His main research interests are in high-resolution radar, microwave imaging and applied electromagnetics (in particular, UWB antennas). He has authored and co-authored more than 600 scientific or technical papers, eleven patents and fourteen book chapters. He is the recipient of the European Microwave Week Radar Award for the paper that best advances the state-of-the-art in radar technology in 2001 (together with L.P. Ligthart and P. van Genderen) and in 2012 (together with T. Savelyev). In 2023 together with Dr. I.Ullmann, N. Kruse, R. GĂĽndel and Dr. F. Fioranelli he got the best paper award at IEEE Sensor Conference. In 2010 together with D. Caratelli Prof. Yarovoy got the best paper award of the Applied Computational Electromagnetic Society (ACES).
Abstract
While automotive radar is widely considered as well-developed technology, only a fraction of its potential is realized so far. A few powerful but currently unused features of automotive radar will be presented. Modulation of the radar waveform, while keeping the operational bandwidth without changes, helps with mitigation of (self-)interference and brings communication capabilities to the radar. Simultaneous processing data from several radars of the same vehicle helps to determine very accurately position of the vehicle and its movements. Precise knowledge of the platform movements can be used to improve cross-range resolution of the radar. Finally, application of machine learning algorithms to raw radar signals results in improved classification of radar targets.
Moderator
Moderator: Ignas Niemegeers, Center for Wireless Technology, TU Eindhoven
Speaker's bio
I.G.M.M. Niemegeers got a degree in Electrical Engineering from the University of Gent, Belgium in 1970, an M.Sc. in 1972 and a PhD degree in 1978 in Computer Engineering from Purdue University, USA. From 1978 to 1981 he was a system designer at Bell Telephone Mfg. Cy, Antwerp, Belgium. From 1981 to 2002 he was professor at the University of Twente, The Netherlands. From 1995 to 2002 he was a scientific Director of the Centre for Telematics and Information Technology (CTIT) of the University of Twente.

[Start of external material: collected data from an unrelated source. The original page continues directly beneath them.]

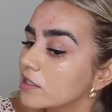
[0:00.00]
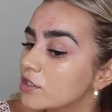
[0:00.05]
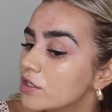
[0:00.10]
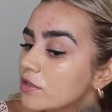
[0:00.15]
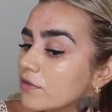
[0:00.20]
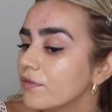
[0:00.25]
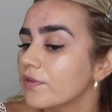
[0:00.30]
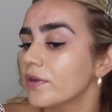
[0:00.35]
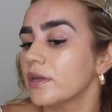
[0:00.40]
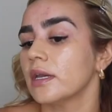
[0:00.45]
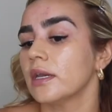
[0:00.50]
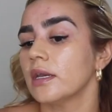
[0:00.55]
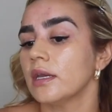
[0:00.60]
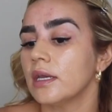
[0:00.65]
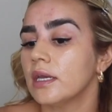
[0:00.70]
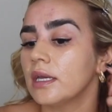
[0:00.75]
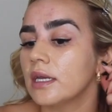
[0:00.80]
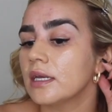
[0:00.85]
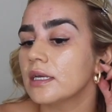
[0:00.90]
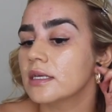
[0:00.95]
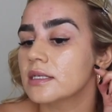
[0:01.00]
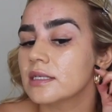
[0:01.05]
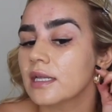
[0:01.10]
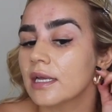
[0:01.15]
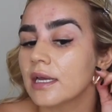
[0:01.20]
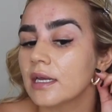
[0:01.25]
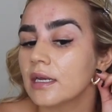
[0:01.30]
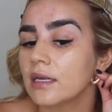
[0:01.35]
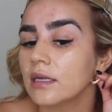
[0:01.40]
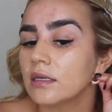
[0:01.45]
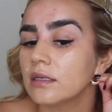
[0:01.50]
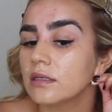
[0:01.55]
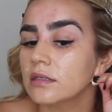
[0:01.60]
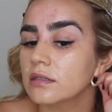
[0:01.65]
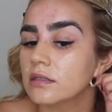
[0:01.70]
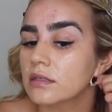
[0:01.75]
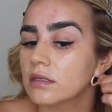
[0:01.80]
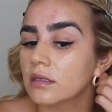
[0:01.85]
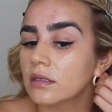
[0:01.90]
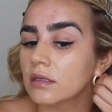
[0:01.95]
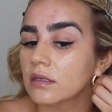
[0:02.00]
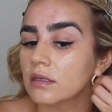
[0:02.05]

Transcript: Don't forget your ears, ladies.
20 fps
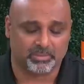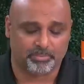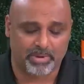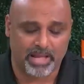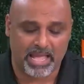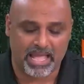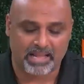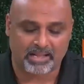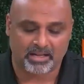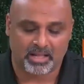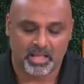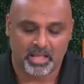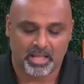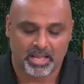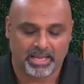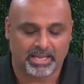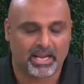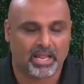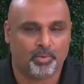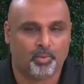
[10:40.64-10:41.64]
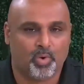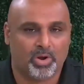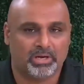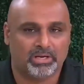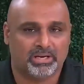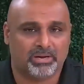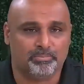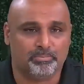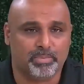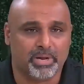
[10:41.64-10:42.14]
back. And I
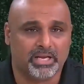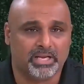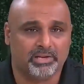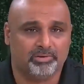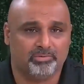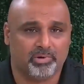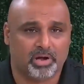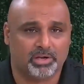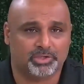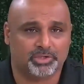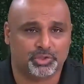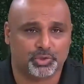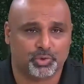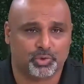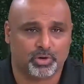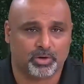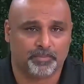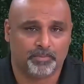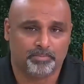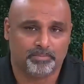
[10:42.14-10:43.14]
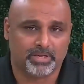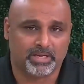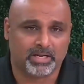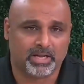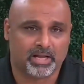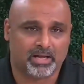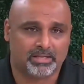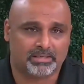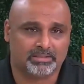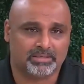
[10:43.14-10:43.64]
wanted a mini ronjour
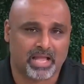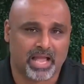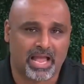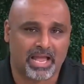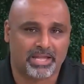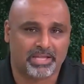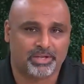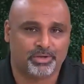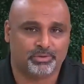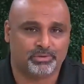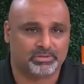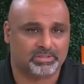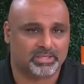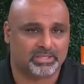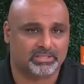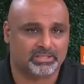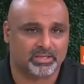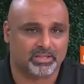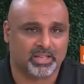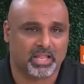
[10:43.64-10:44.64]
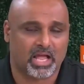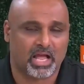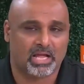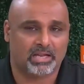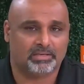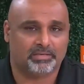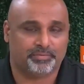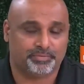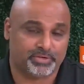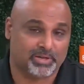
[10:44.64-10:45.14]
because I use this a
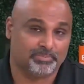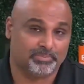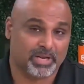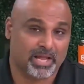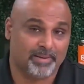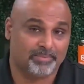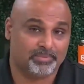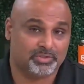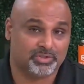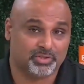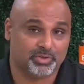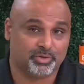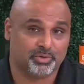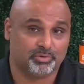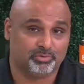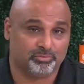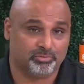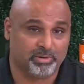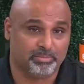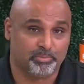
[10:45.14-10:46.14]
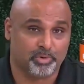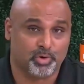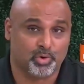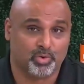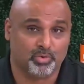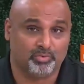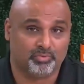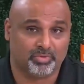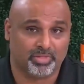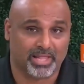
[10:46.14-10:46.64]
lot, sometimes to
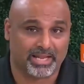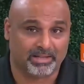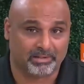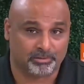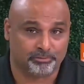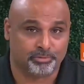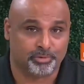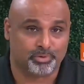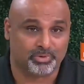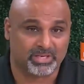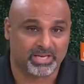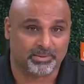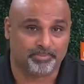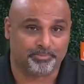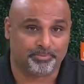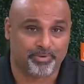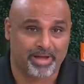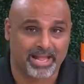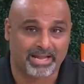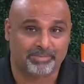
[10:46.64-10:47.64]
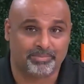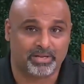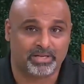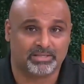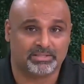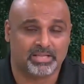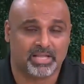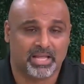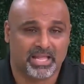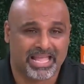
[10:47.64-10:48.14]
remove like the root tip
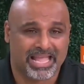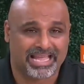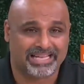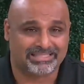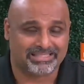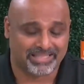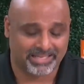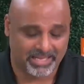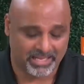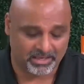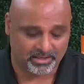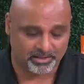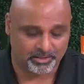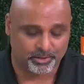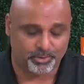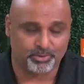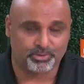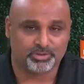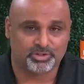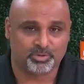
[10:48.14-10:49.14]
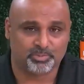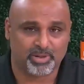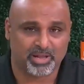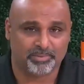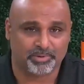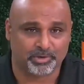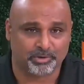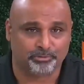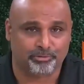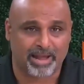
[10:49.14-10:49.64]
fragments as they get loose, to be
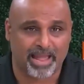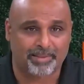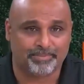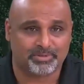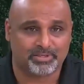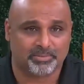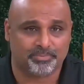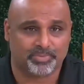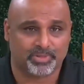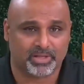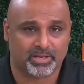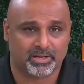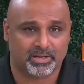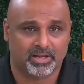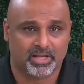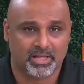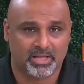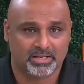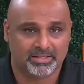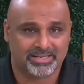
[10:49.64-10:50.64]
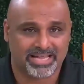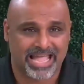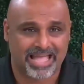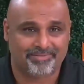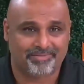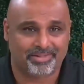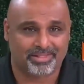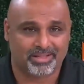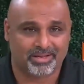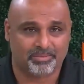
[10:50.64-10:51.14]
able to grab something, to
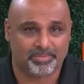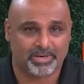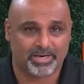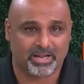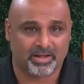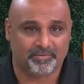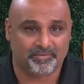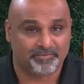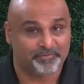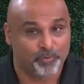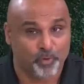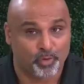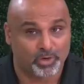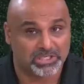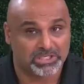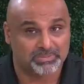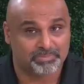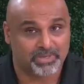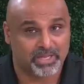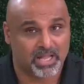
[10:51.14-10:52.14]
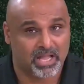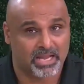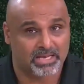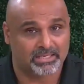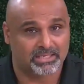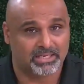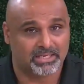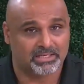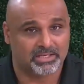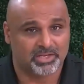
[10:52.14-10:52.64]
have a little bit of force
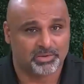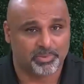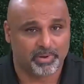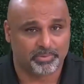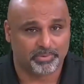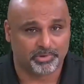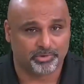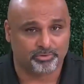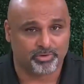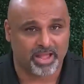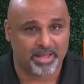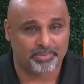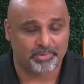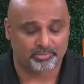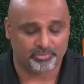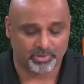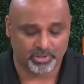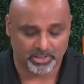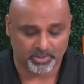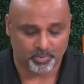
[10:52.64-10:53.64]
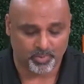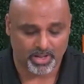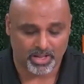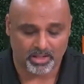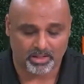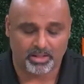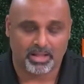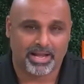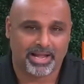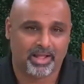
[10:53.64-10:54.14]
behind it, to be able to grab it really
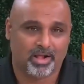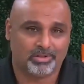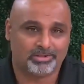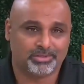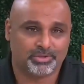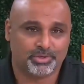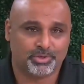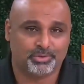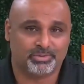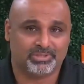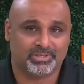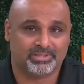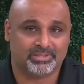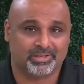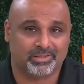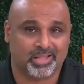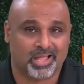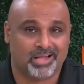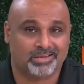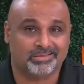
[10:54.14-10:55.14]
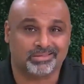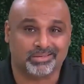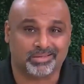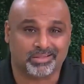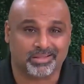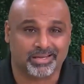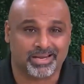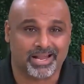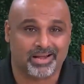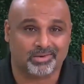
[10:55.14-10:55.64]
well. I also use this a lot to
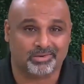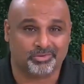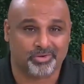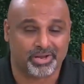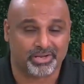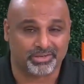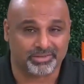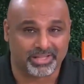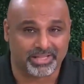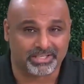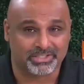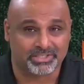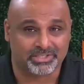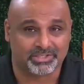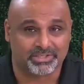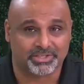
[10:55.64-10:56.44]
clean out granulation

From 2002 until 2012 he was chairman of the Telecommunications Department and professor in Wireless and Mobile Communications at Delft University of Technology.
Since August 2012 he is an emeritus professor at Delft University of Technology and guest professor at the Centre for Wireless Technology at Eindhoven University of Technology. He was involved in many European research projects and reviewer for many projects. His present research interests are 6G., Time-sensitive Networking and Wireless Avionics Networks.